The Australian Antarctic Division is putting in place contingency plans for an aerial resupply of Davis station after an early retreat of Antarctic winter sea-ice coverage this year.

The sea ice began its retreat four weeks earlier than normal, after its lowest winter maximum on record of 18.5 million square kilometres.

Operations Manager at the Australian Antarctic Division, Robb Clifton, said the sea ice retreat is being factored into the season plan.

“Each year we normally do an over-ice resupply at Davis station at the start of the season using heavy machinery to move cargo and people across to station,” Mr Clifton said.

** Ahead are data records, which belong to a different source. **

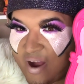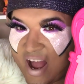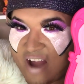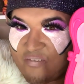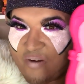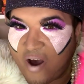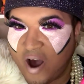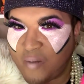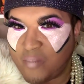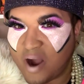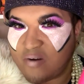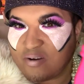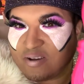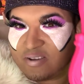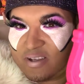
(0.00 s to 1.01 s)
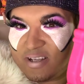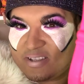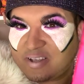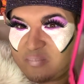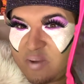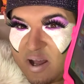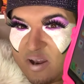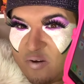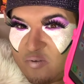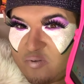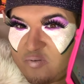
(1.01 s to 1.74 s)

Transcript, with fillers: I have all my receipts on my little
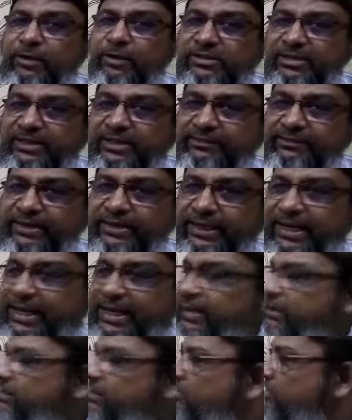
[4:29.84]
positive
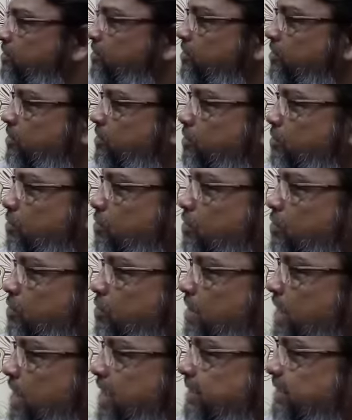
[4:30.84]
degree?
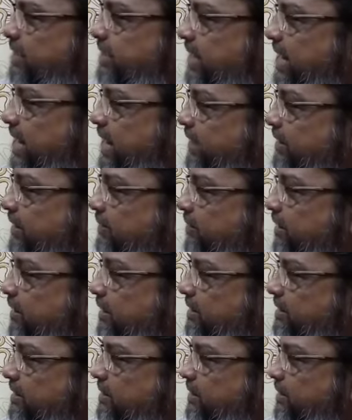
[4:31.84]
No other
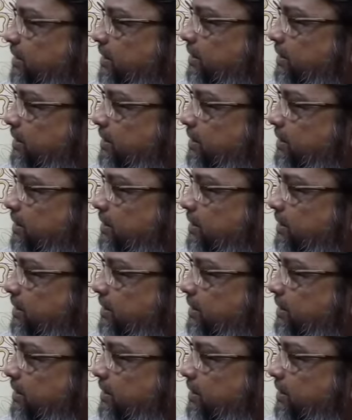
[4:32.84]
animal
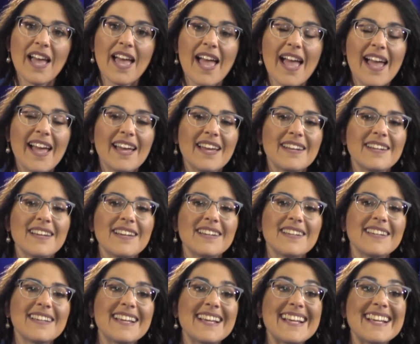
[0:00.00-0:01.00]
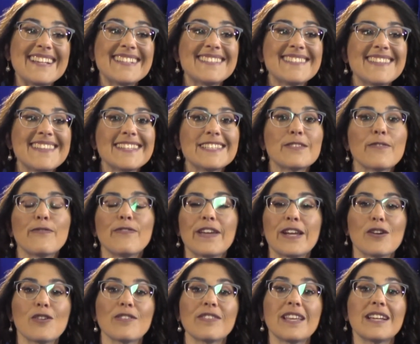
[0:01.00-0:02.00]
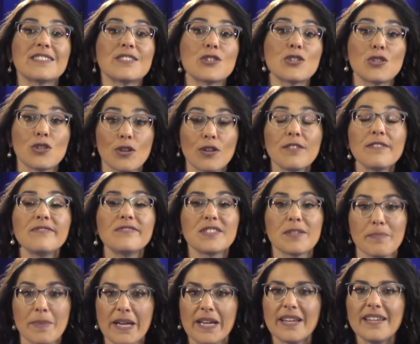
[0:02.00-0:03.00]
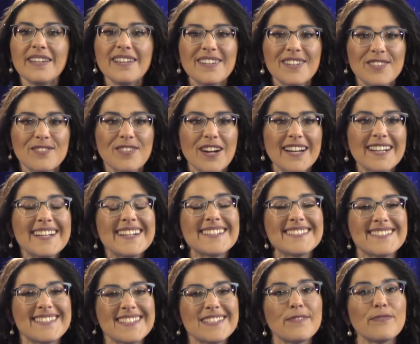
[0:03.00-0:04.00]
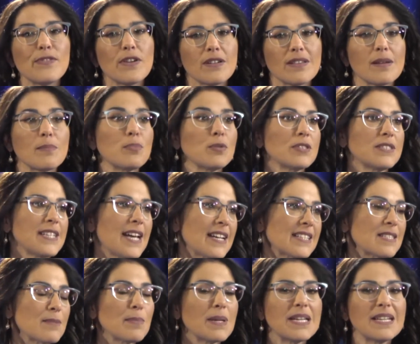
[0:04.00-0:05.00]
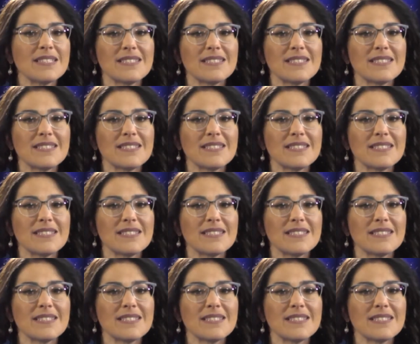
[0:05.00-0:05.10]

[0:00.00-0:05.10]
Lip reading: And is this fear that serves me, right? Is this fear that protects me?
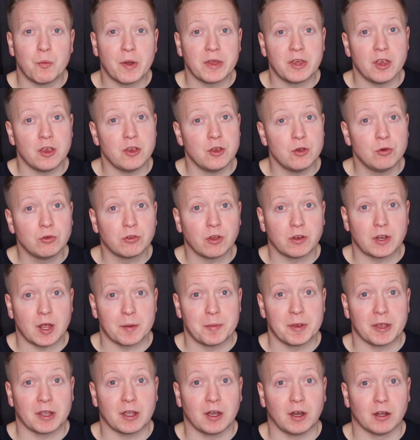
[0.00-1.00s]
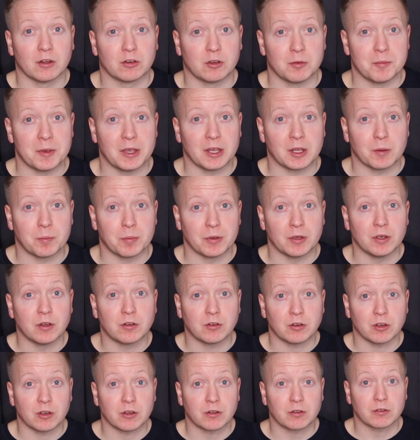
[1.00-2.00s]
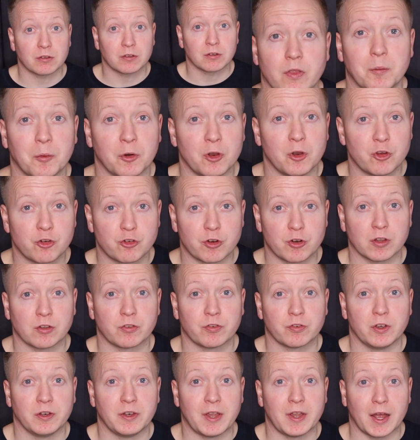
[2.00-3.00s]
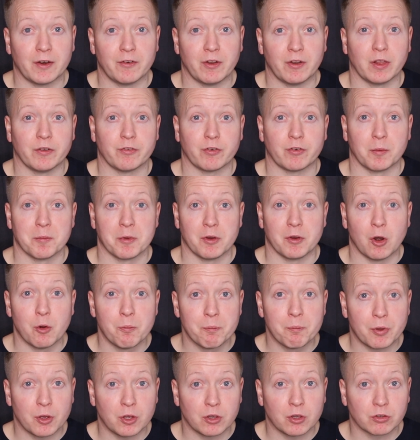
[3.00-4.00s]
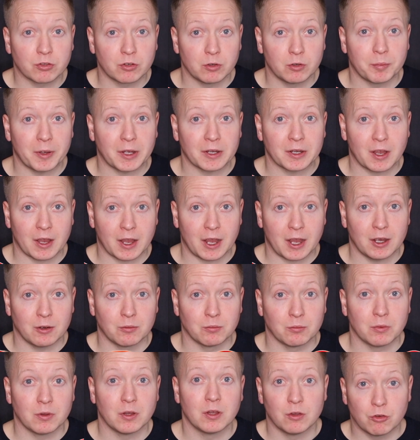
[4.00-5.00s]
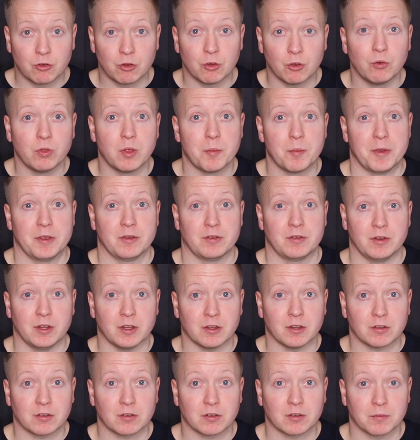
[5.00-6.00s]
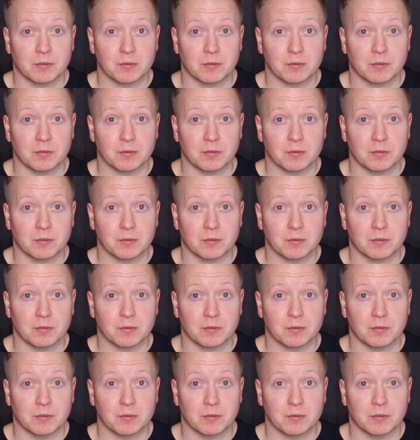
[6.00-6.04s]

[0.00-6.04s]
when you use a debit card to make a purchase, the money is transferred directly from your own personal bank account to the business.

“While our regular drilling program on the sea-ice in front of Davis is still showing it’s thick enough to drive on, we may have to use helicopter sling loads if the ice isn’t solid enough when Australia’s icebreaker Aurora Australis arrives at the beginning of November.”

Additionally the satellite imagery is showing some fast-ice, which is sea-ice connected to the land, is breaking up earlier.

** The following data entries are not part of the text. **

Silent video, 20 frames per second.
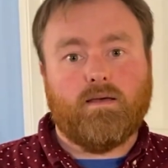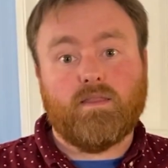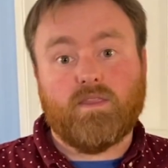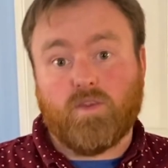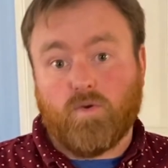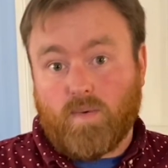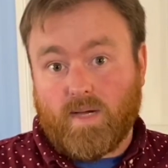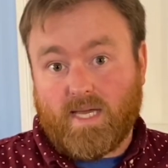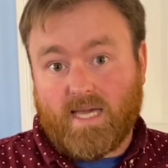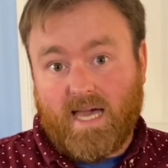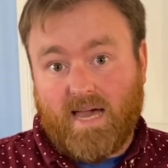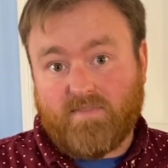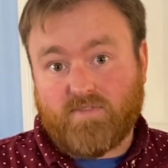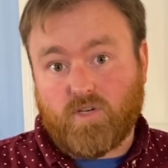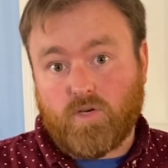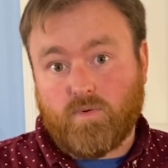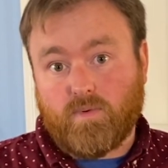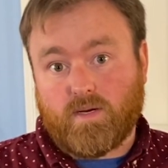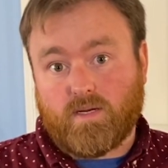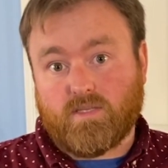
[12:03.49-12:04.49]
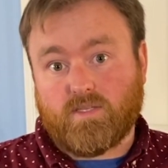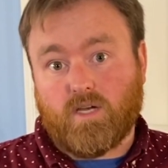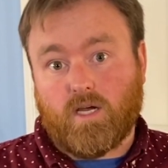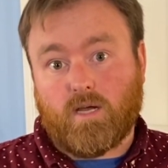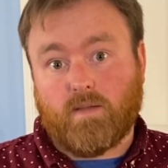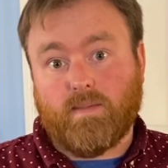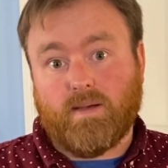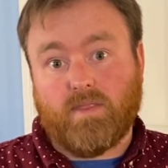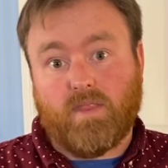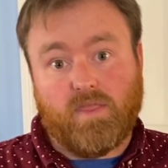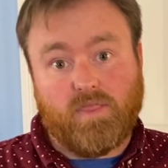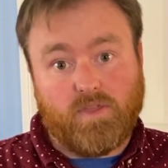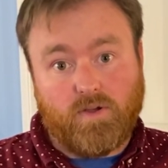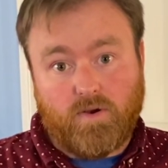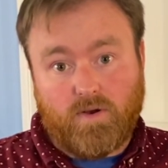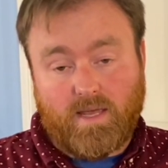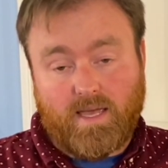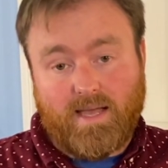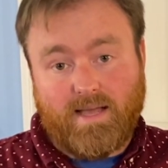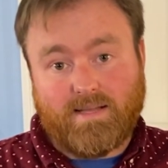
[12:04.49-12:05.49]
The week after we're going to talk about the
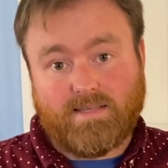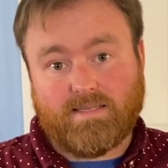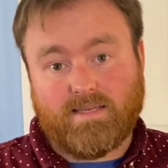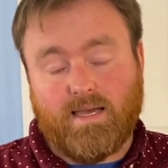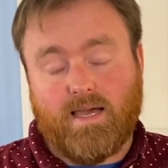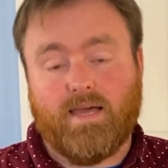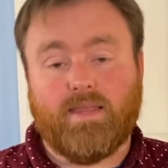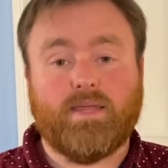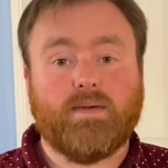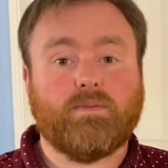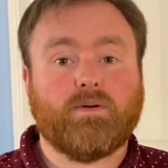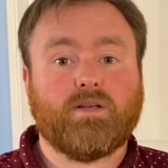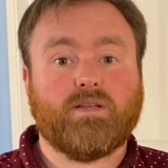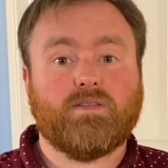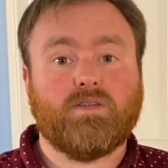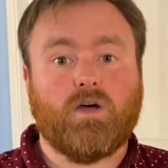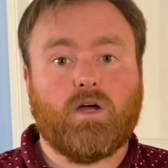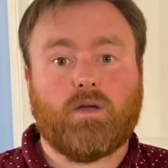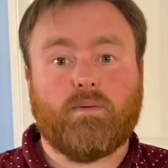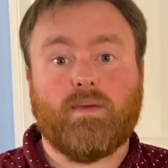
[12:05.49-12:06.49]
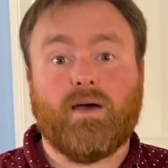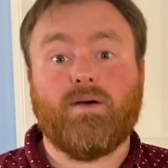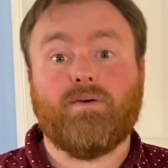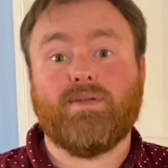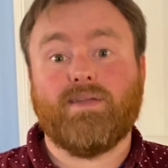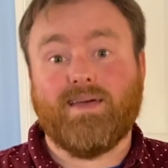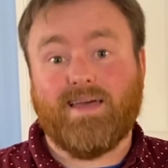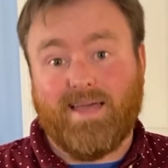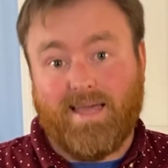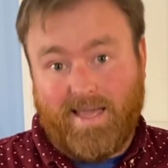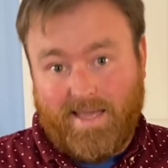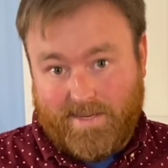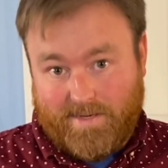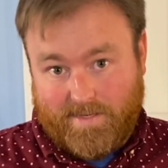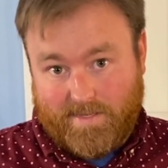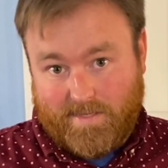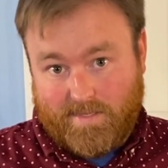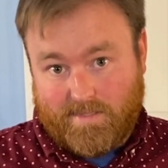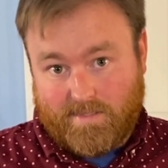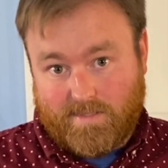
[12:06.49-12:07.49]
third act, and then we're going to talk about
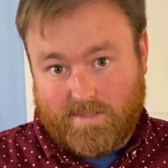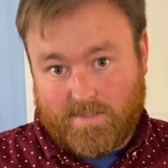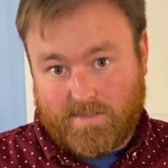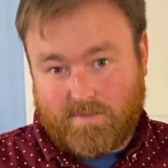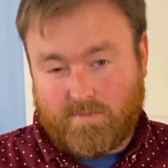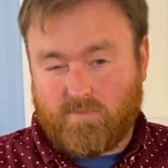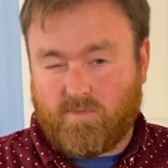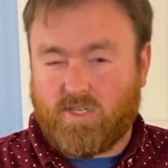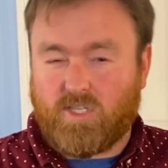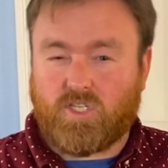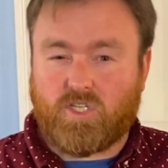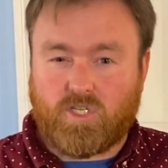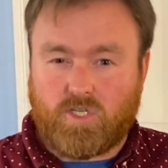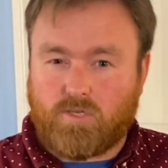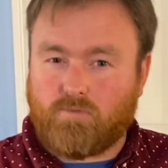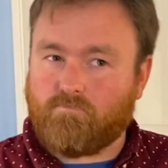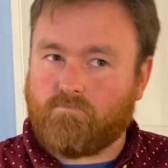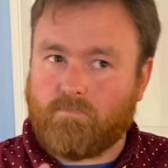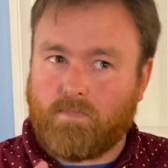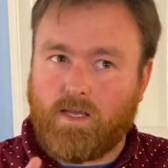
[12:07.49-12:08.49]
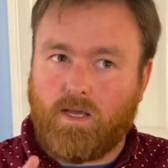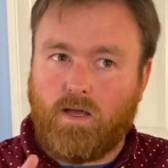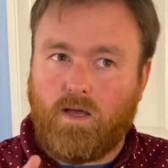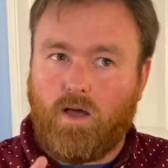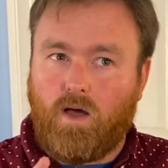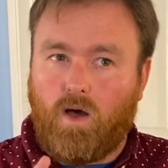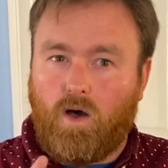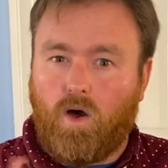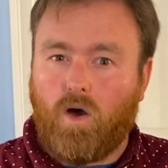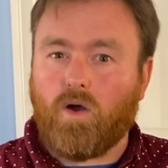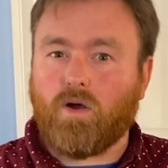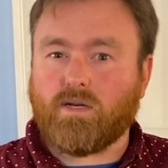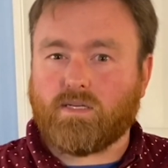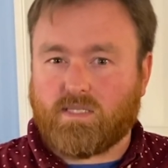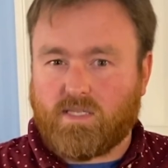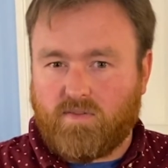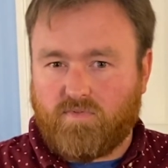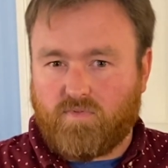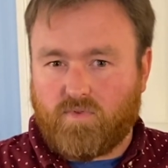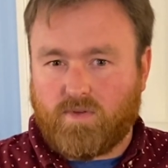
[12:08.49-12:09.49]
endings, which are
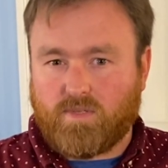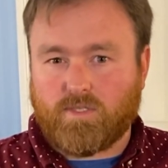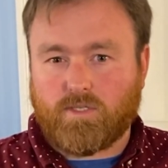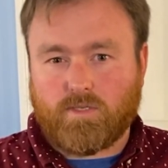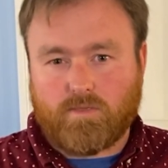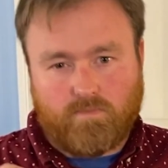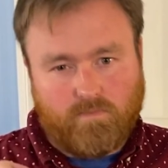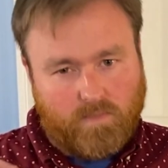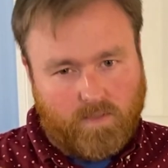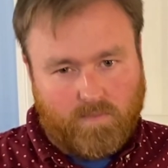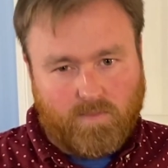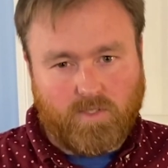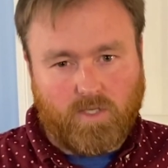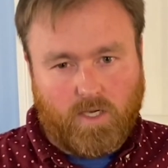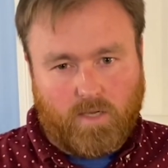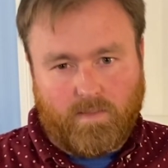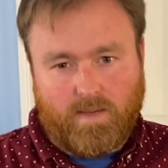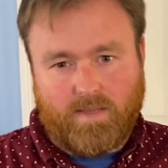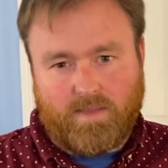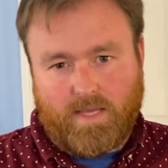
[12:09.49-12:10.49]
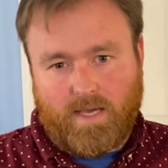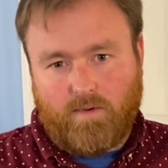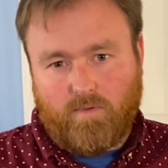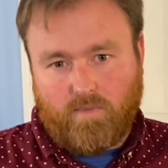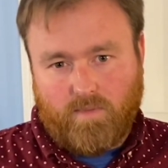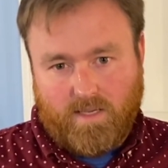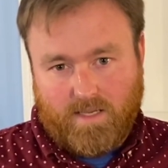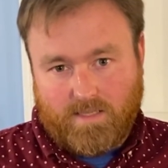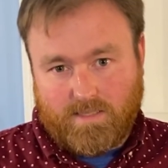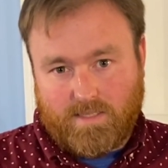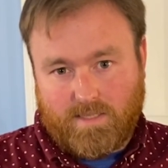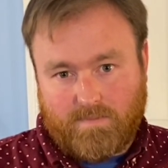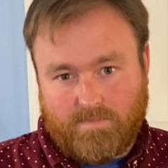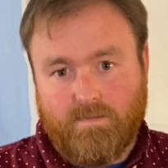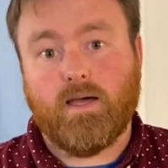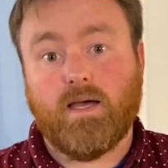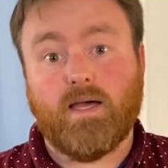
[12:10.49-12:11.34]
different, and we'll talk about that when we get to them.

“The fast ice off Davis is sheltered between the surrounding islands, which usually reduces the likelihood of the ice breaking out early,” Mr Clifton said.

“The Antarctic Division is used to working in a highly variable Antarctic environment, with sea-ice, ocean conditions, wind speeds, temperature and visibility often changing rapidly.

“We build as much flexibility and contingency into our shipping and aviation operations as possible to cope with a range of eventualities.”

The Aurora Australis sails for Davis on voyage 1 on 27 October.